Zimbabwe Commercial Farmers’ Union national livestock chairperson, Irene Maphenduka, said the condition of the cattle in the two rural provinces of Matabeleland – Matabeleland South and Matabeleland North – was no longer tenable.
“The situation is no longer good although in Matabeleland North; it’s not that very bad compared to Matabeleland South,” Maphenduka told the Financial Gazette.
She said in Matabeleland South, the situation was so dire that hay, which farmers had cut and preserved for their livestock in the past season, had been exhausted, with cattle ranchers now buying supplementary feeding from Bulawayo.
“It is not every farmer that has money to buy stock feed and what we are saying to them is that they can sell one or two beasts, raise the money and save the rest of the cattle that they have,” she explained.
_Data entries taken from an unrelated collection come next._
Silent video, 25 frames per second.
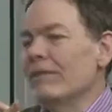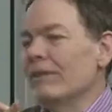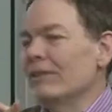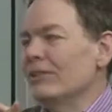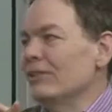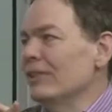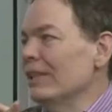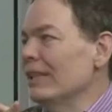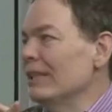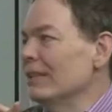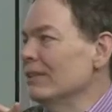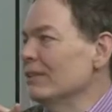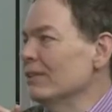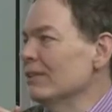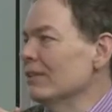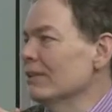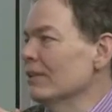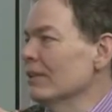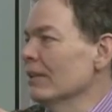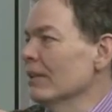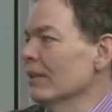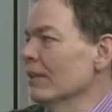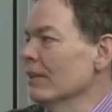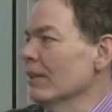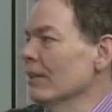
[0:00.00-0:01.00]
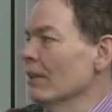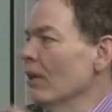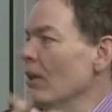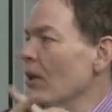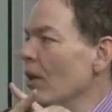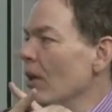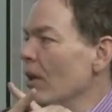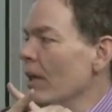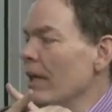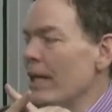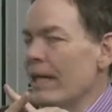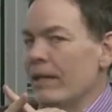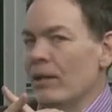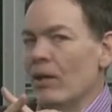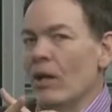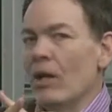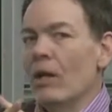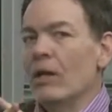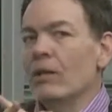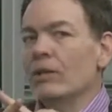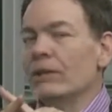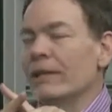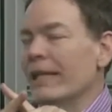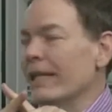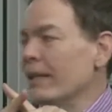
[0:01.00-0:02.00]
exists at
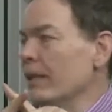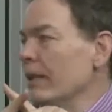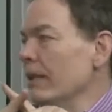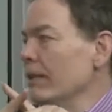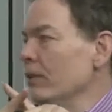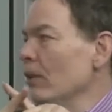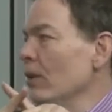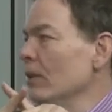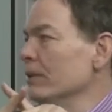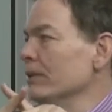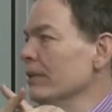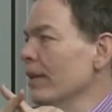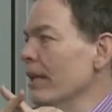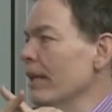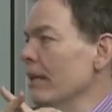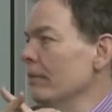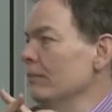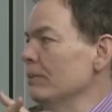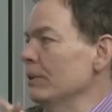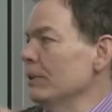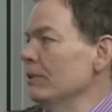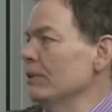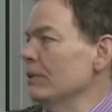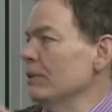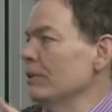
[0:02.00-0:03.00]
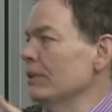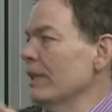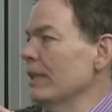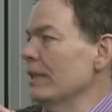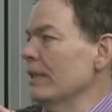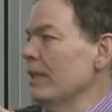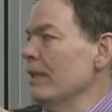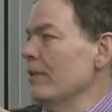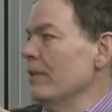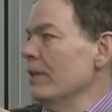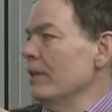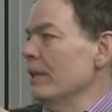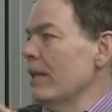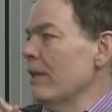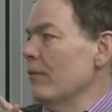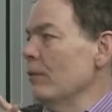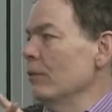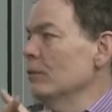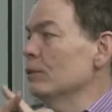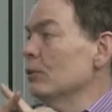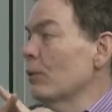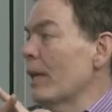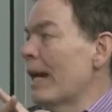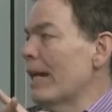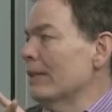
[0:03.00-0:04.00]
all times. There's this idea that
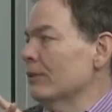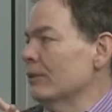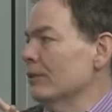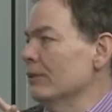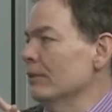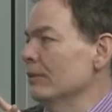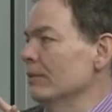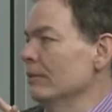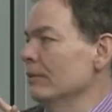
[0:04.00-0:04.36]
everyone's rational,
Benedict Moyo, a cattle farmer in Shangani, blamed bush fires for depleting of pastures in Matabeleland South.
“The situation on pastures is very bad as people have been reckless with burning some grass meant for the cattle,” said Moyo.
“We are just praying that we receive rains during the first week of November and if we don’t, we are doomed.”
The solution to the country’s agricultural woes lies, according to Moyo, in financial institutions extending lines of credit to farmers and accepting their 99-year leases as collateral.
Matabeleland South livestock specialist, Simangaliphi Ngwabi, said in addition to scarce pastures, water sources have depleted in the province, adding that some livestock were already dying as a result.
She said with the Meteorological Services Department having warned of normal to below normal rains this coming cropping season, farmers should begin cutting hay for their cattle as early as January and February if they are to avoid a catastrophe towards the end of 2016.
Due to perennial droughts and outbreak of diseases such as foot and mouth and black leg as well as the failure to restock by farmers, Matabeleland is no longer the leader in cattle production in the country.